でも、本当は、いつも怒りたいし、世間に対して「なぜ」と問いかけたい。そういった怒りや疑問を、寅子は隠しません。「はて?」と首を傾げ、疑問を言葉にしていきます。感じよく振舞って、権力者の助力を得るということもしません。

宴席で、男性たちが立ち上がってはしゃいでいるのに、女性はみな座って「すん」としているとか、大学に女子トイレがほとんど無いとか、生理痛の辛さとか、生き方の異なる女性との何とも言いようのない距離感とか、脚本も本当に良く考えられていると思います。脚本の吉田恵里香さんは、これまでにも、ジェンダーの問題に正面から取り組んだ作品をいくつも手掛けておられますので、今後も要チェックです。

 

5月の第2週に、寅子は高等試験(司法試験)に合格しました。その祝賀会での彼女の以下のスピーチにも心を打たれました(一部を抜粋します)。合格の瞬間にも、彼女はちゃんと怒っています。

「この場に私が立っているのは私が死ぬほど努力を重ねたから。でも、高等試験に合格しただけで自分が女性の中で一番なんて、口がさけても言えません。志半ばであきらめた友。そもそも学ぶことができなかった、その選択肢があることすら知らなかったご婦人方がいることを私は知っているのですから。でも今、合格してからずっとモヤモヤとしていたものの答えが分かりました。私達、すごく怒っているんです。」

「法改正がなされても結局、女は不利なまま。女は弁護士にはなれても裁判官や検事にはなれない。男性と同じ試験を受けているのにですよ?女ってだけで、できないことばっかり。まあそもそもがおかしいんですよ。もともとの法律が私たちを虐げているのですから。生い立ちや、信念や、格好で切り捨てられたりしない。男か女かでふるいにかけられない社会になることを、私は心から願います。」

主演の伊藤沙莉さんの演技も説得力があり、見ていて心地いいです。

 

おまけに、米津玄師さんの主題歌「さよーならまたいつか!」もいいです。ドラマで流れる部分に「土砂降りでも構わず飛んでいく その力が欲しかった」「瞬け羽を広げ 気儘に飛べ どこまでもゆけ 100年先も憶えてるかな 知らねえけれど さよーならまたいつか!」という歌詞があり、ドラマでは流れない部分に「人が宣う地獄の先ににこそ わたしは春を見る」「今羽を広げ 気儘に飛べ どこまでもゆけ 生まれた日からわたしでいたんだ 知らなかっただろ さよーならまたいつか!」という歌詞があります。
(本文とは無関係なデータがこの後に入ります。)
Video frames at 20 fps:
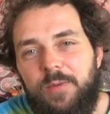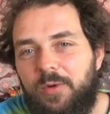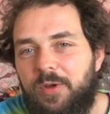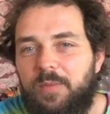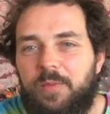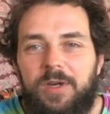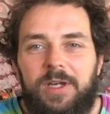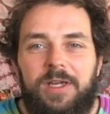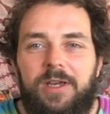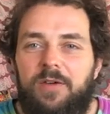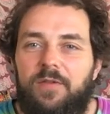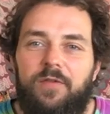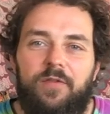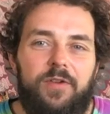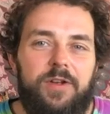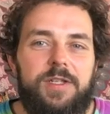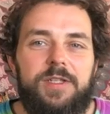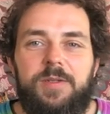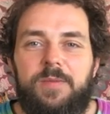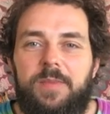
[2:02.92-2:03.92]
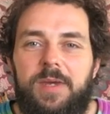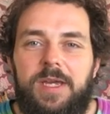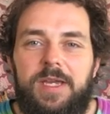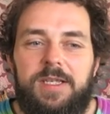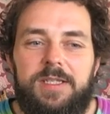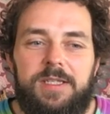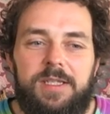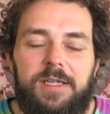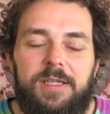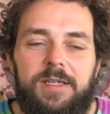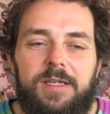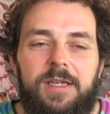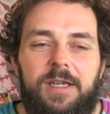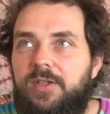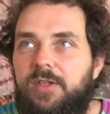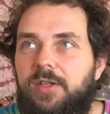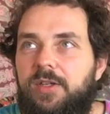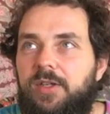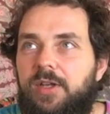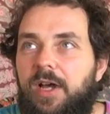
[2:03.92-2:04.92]
with my girlfriend is amazing.
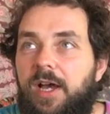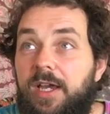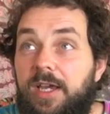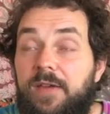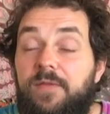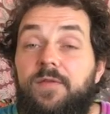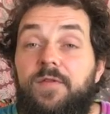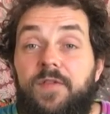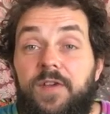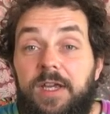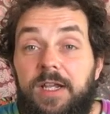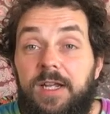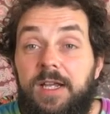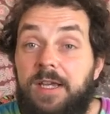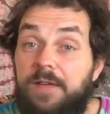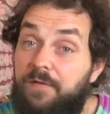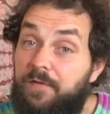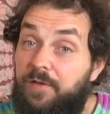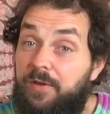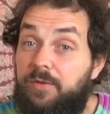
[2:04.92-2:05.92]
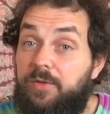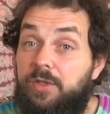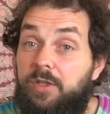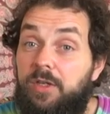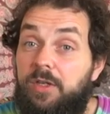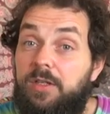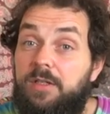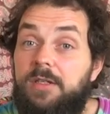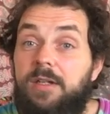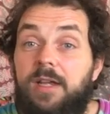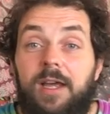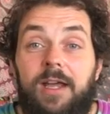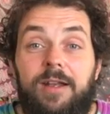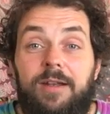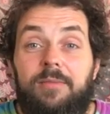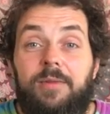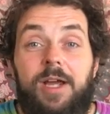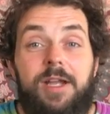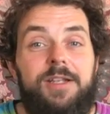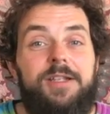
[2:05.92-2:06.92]
I can feel it, it feels good,
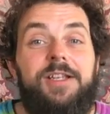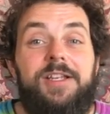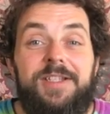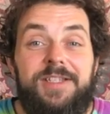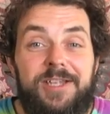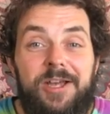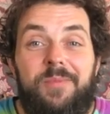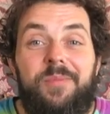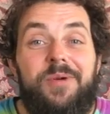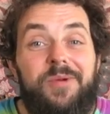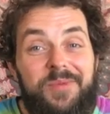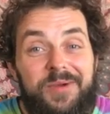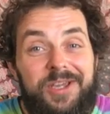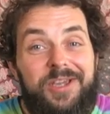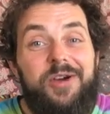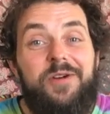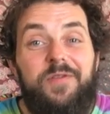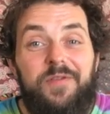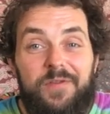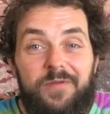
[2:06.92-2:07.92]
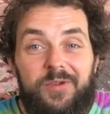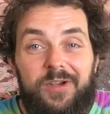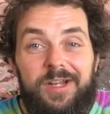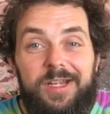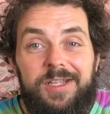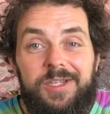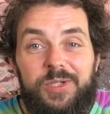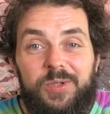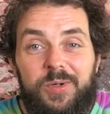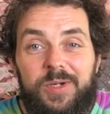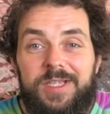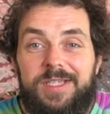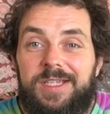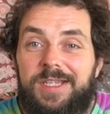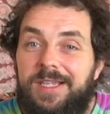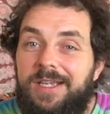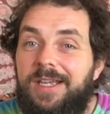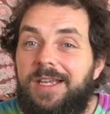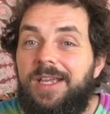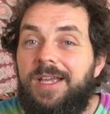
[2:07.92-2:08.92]
and I can tell my girlfriend really enjoys
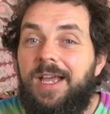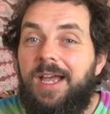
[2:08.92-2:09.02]
it.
1933(昭和8)年5月に弁護士法が改正され、1936(昭和11)年4月の施行から、女性も弁護士になれるようになりました。寅子が今の私達を見たらどう思うのか、私達が100年後の女性達を見たらどう思うのか。

そういったことを考えるとき、例えば、日々の事件の中でも、女性だから受ける不利益を目の当たりにしますし、今の大学生の女性に話をうかがうと、30年前の私と同じように、受験や就職に苦労なさっていて、いつも、私は、このまま何も変わらないのではないかと暗くなってしまうのですが、このドラマは、そのような私にも勇気をくれます。